- **TASK ITEM**
Your output should be the lines from the one containing "[0:03.00-0:03.20]" through the end of the listing, exact and inclusive, with no pictures.

- **RECORDS SHOWN**
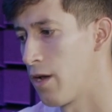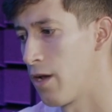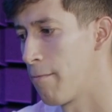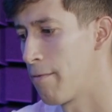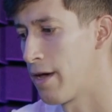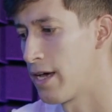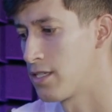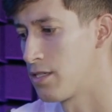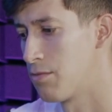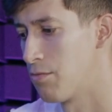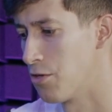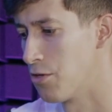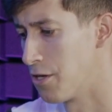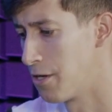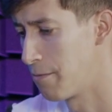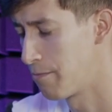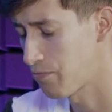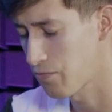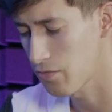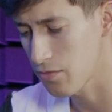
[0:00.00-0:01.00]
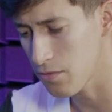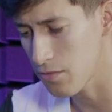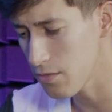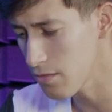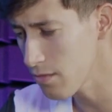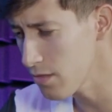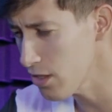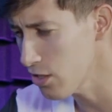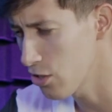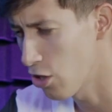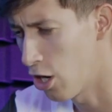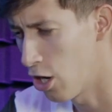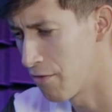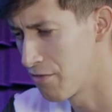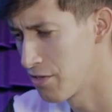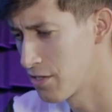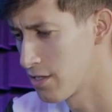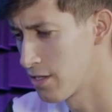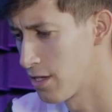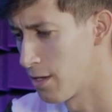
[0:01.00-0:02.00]
When I passed a million,
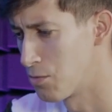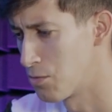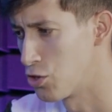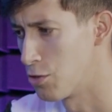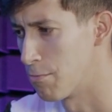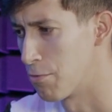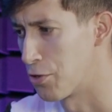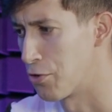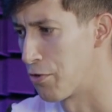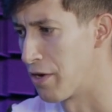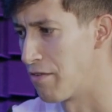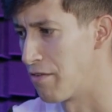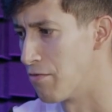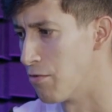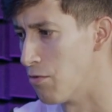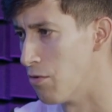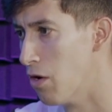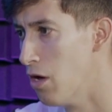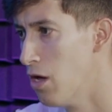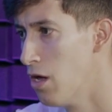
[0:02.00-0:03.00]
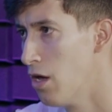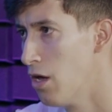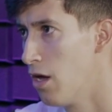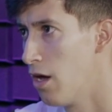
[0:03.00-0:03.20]
obviously I'm super grateful,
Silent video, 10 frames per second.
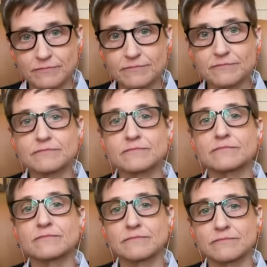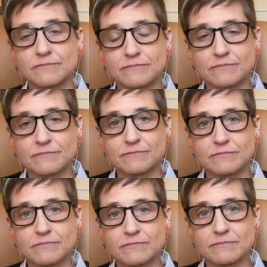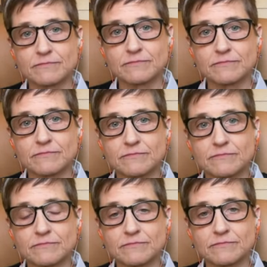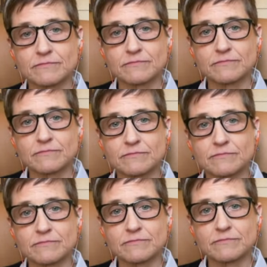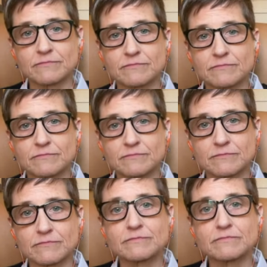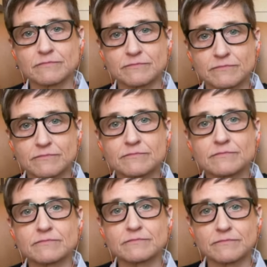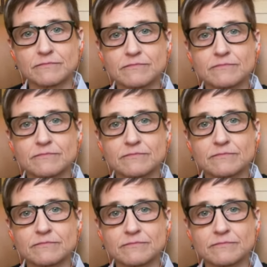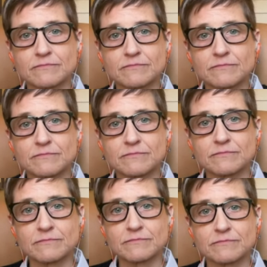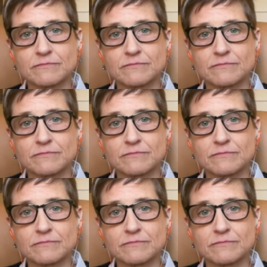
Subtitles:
(silent)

- **FINAL ANSWER**
[0:03.00-0:03.20]
obviously I'm super grateful,
Silent video, 10 frames per second.
Subtitles:
(silent)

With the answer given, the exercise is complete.